__What needs to be done__:
The entries below are to be transcribed in full, without their images.

__Extracted entries__:
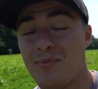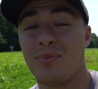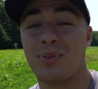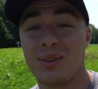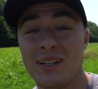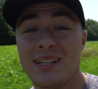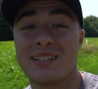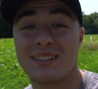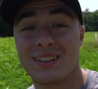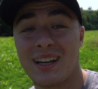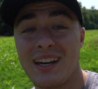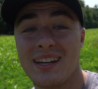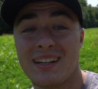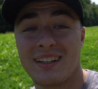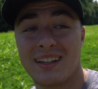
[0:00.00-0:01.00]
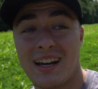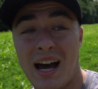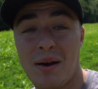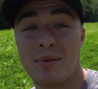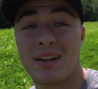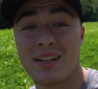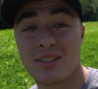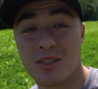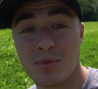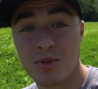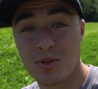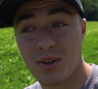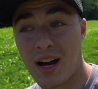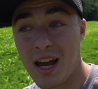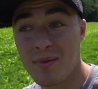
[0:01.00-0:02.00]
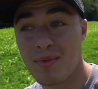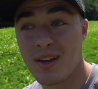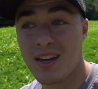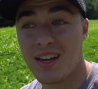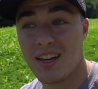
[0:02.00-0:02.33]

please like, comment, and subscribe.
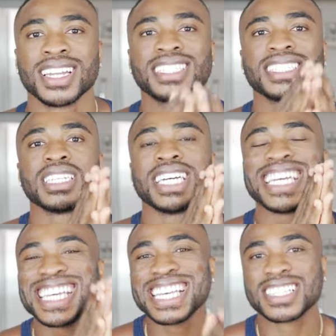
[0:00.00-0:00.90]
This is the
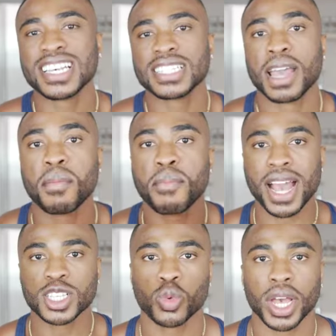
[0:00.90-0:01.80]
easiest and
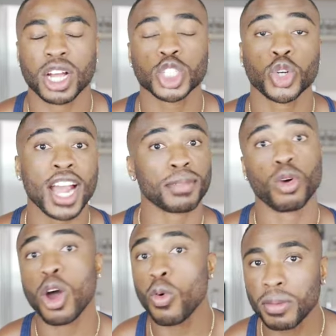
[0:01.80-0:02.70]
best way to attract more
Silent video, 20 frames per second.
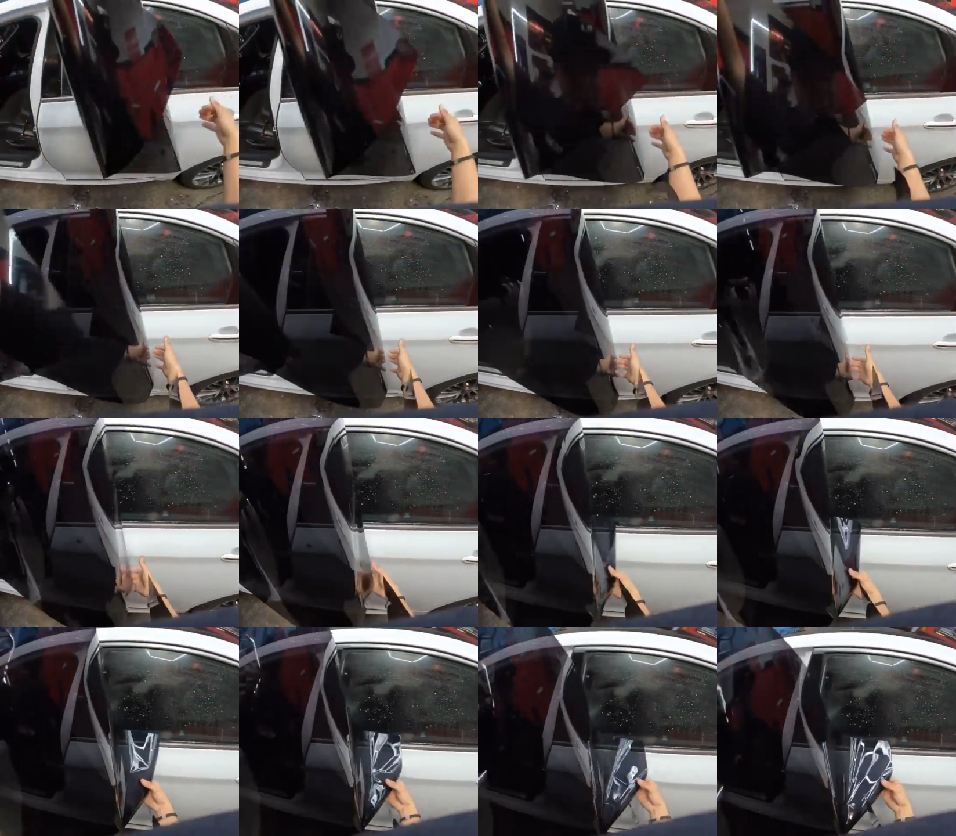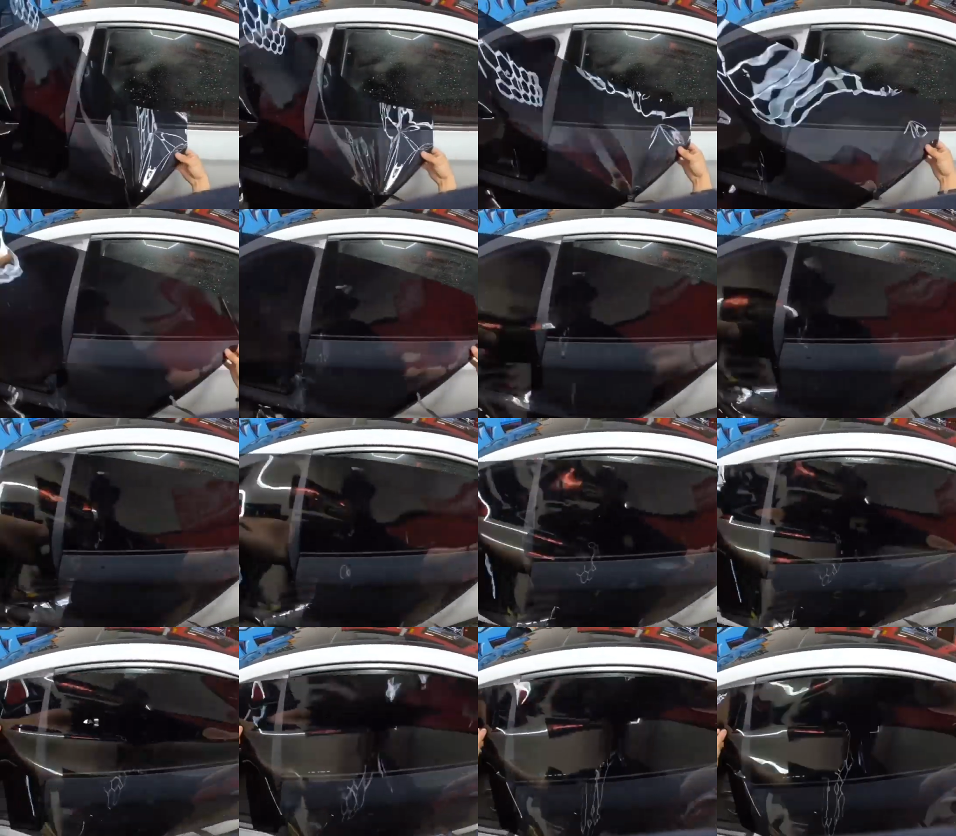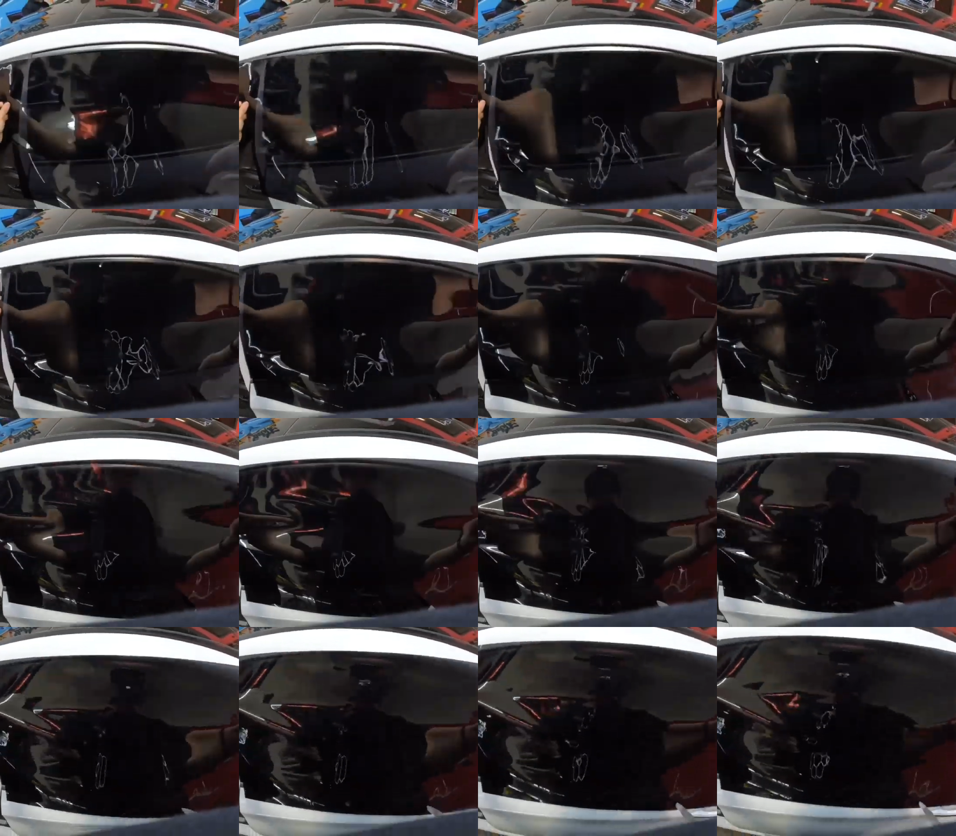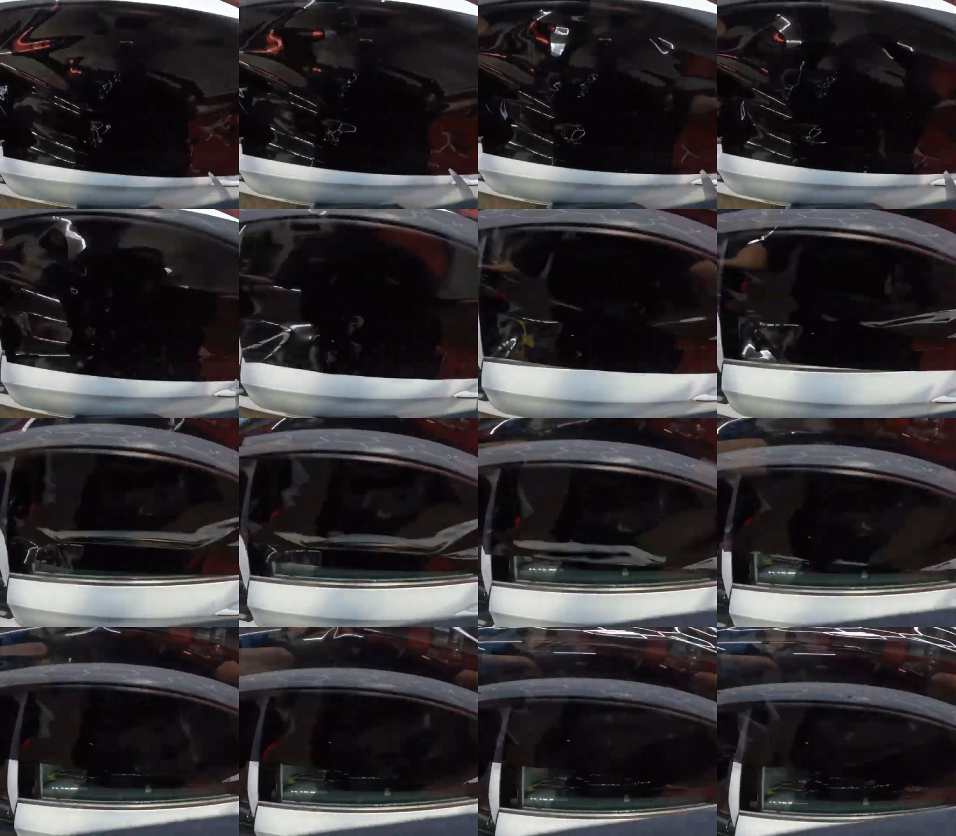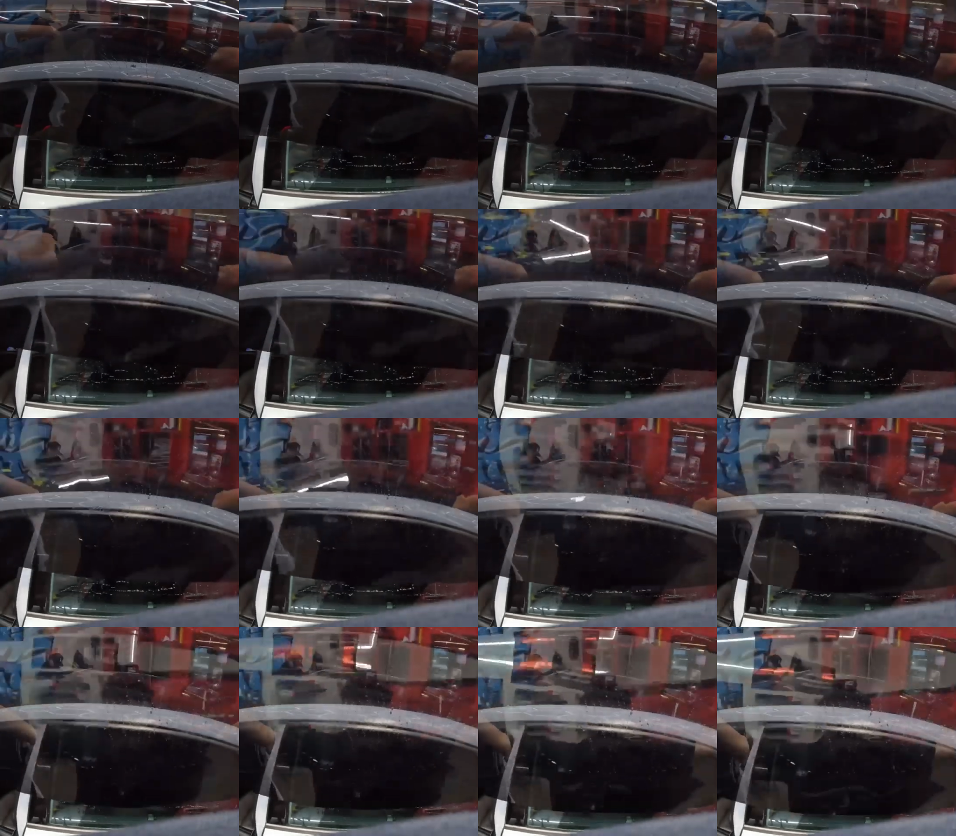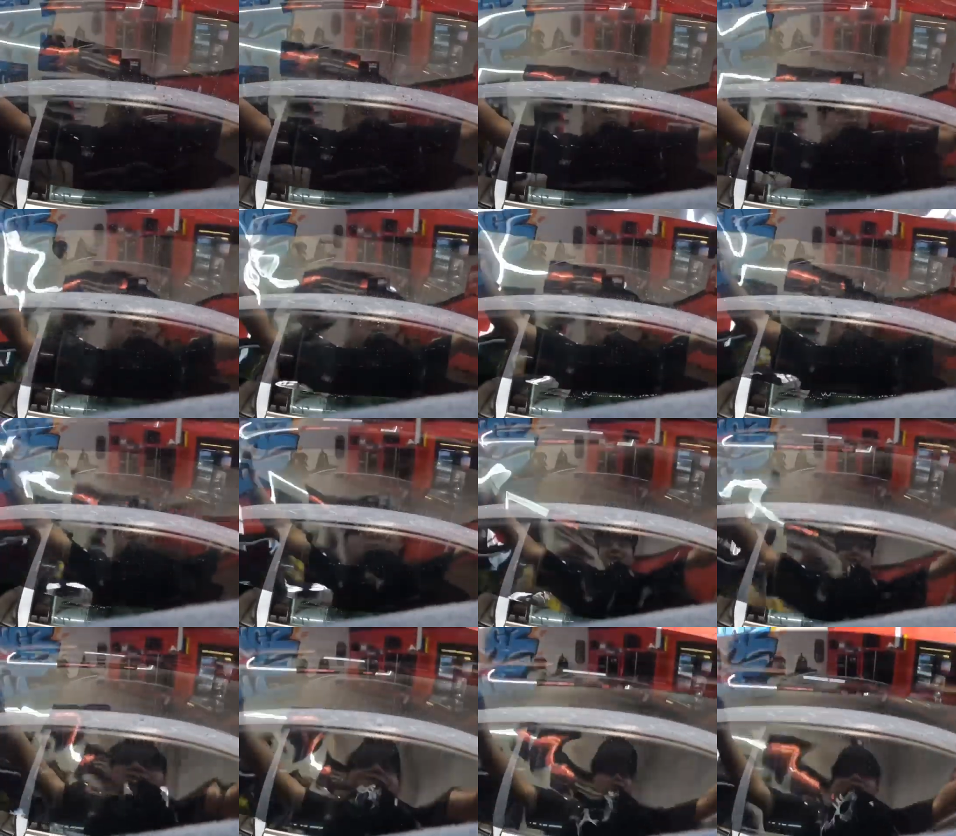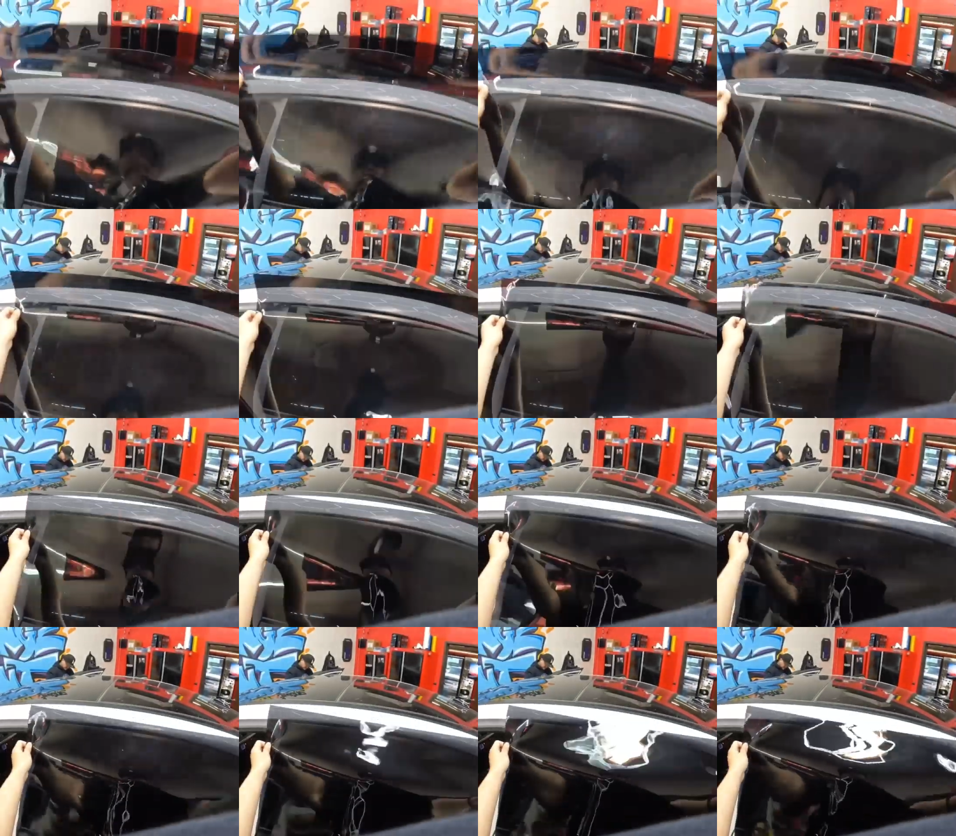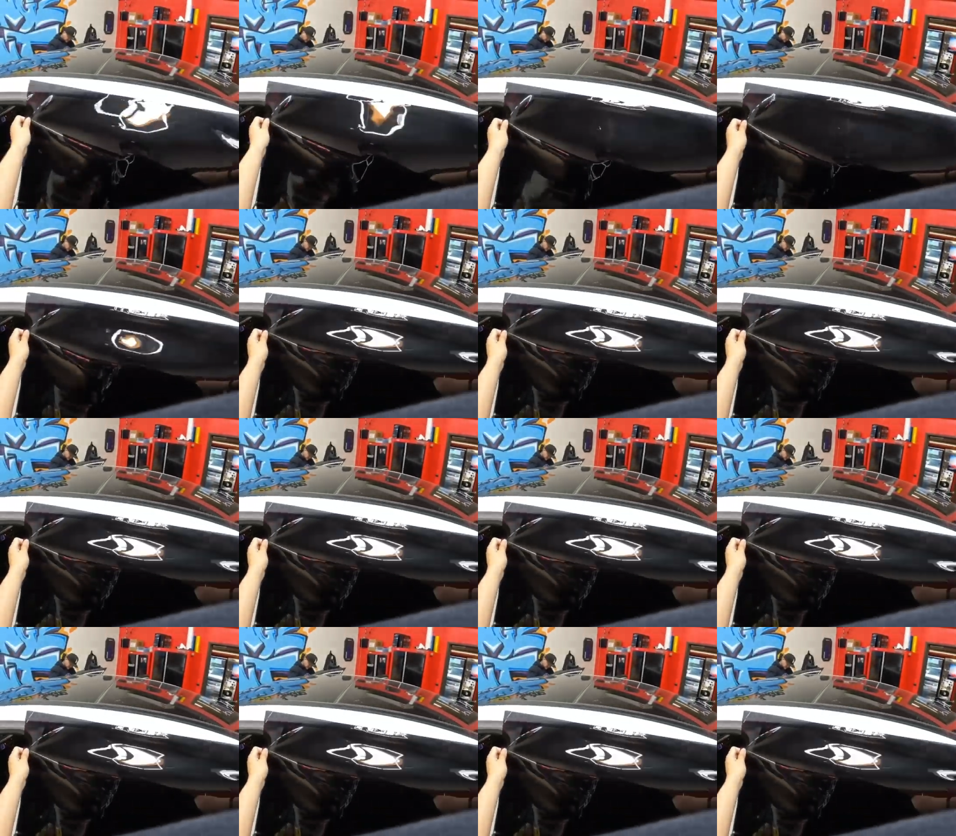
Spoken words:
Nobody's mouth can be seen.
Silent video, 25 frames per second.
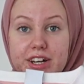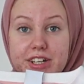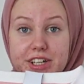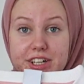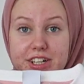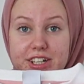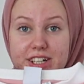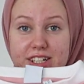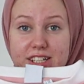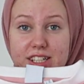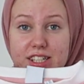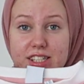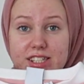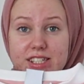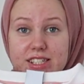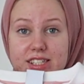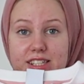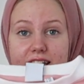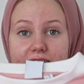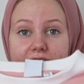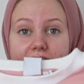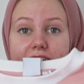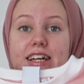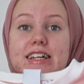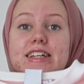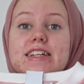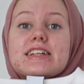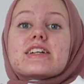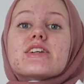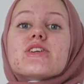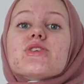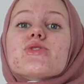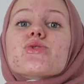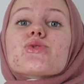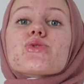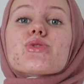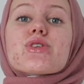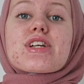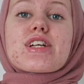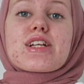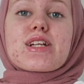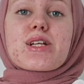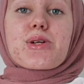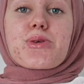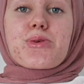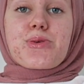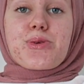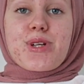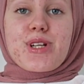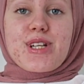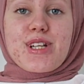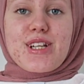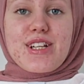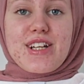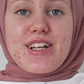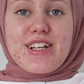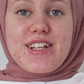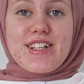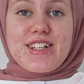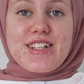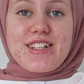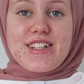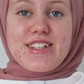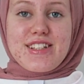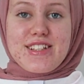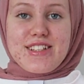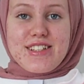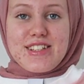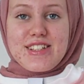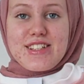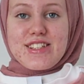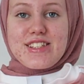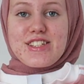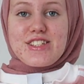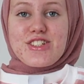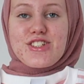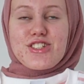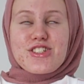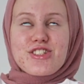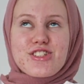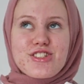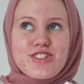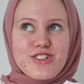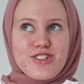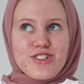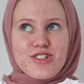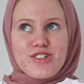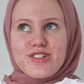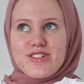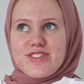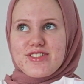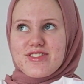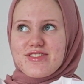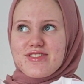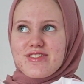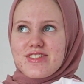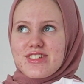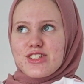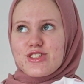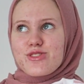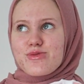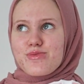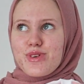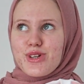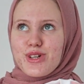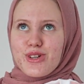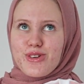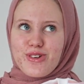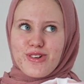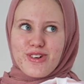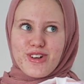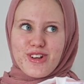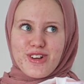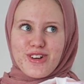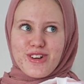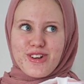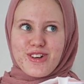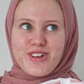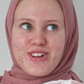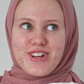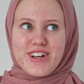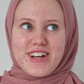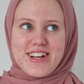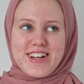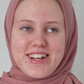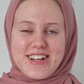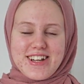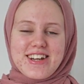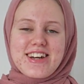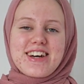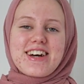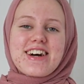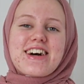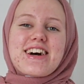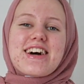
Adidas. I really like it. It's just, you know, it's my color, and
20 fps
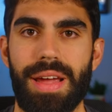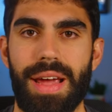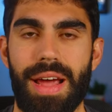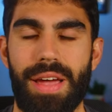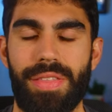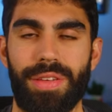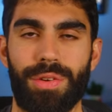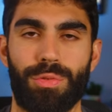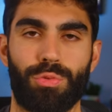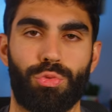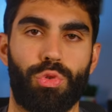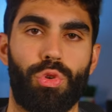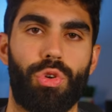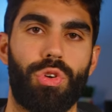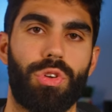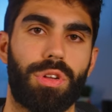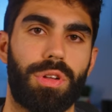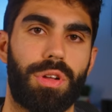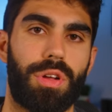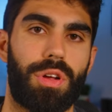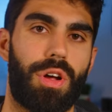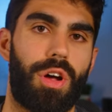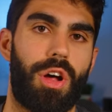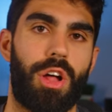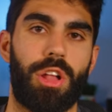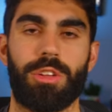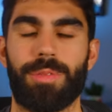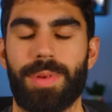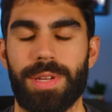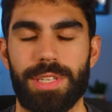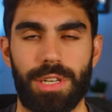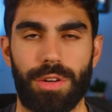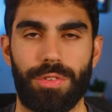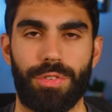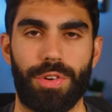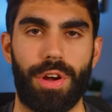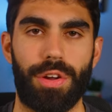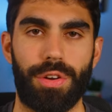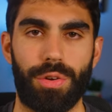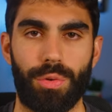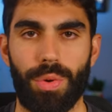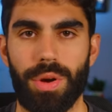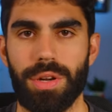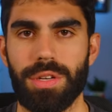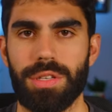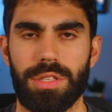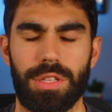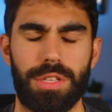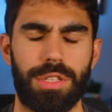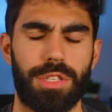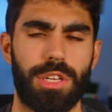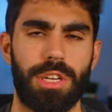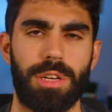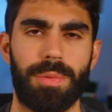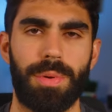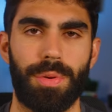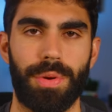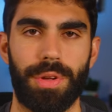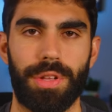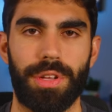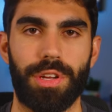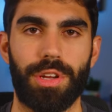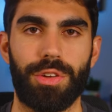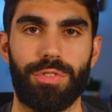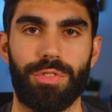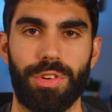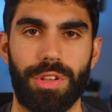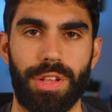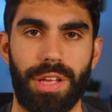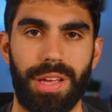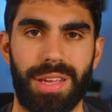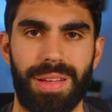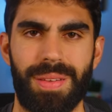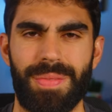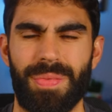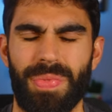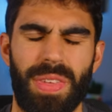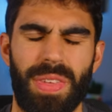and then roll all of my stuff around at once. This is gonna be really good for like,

__Task result__:
[0:00.00-0:01.00]
[0:01.00-0:02.00]
[0:02.00-0:02.33]

please like, comment, and subscribe.
[0:00.00-0:00.90]
This is the
[0:00.90-0:01.80]
easiest and
[0:01.80-0:02.70]
best way to attract more
Silent video, 20 frames per second.
Spoken words:
Nobody's mouth can be seen.
Silent video, 25 frames per second.
Adidas. I really like it. It's just, you know, it's my color, and
20 fps
and then roll all of my stuff around at once. This is gonna be really good for like,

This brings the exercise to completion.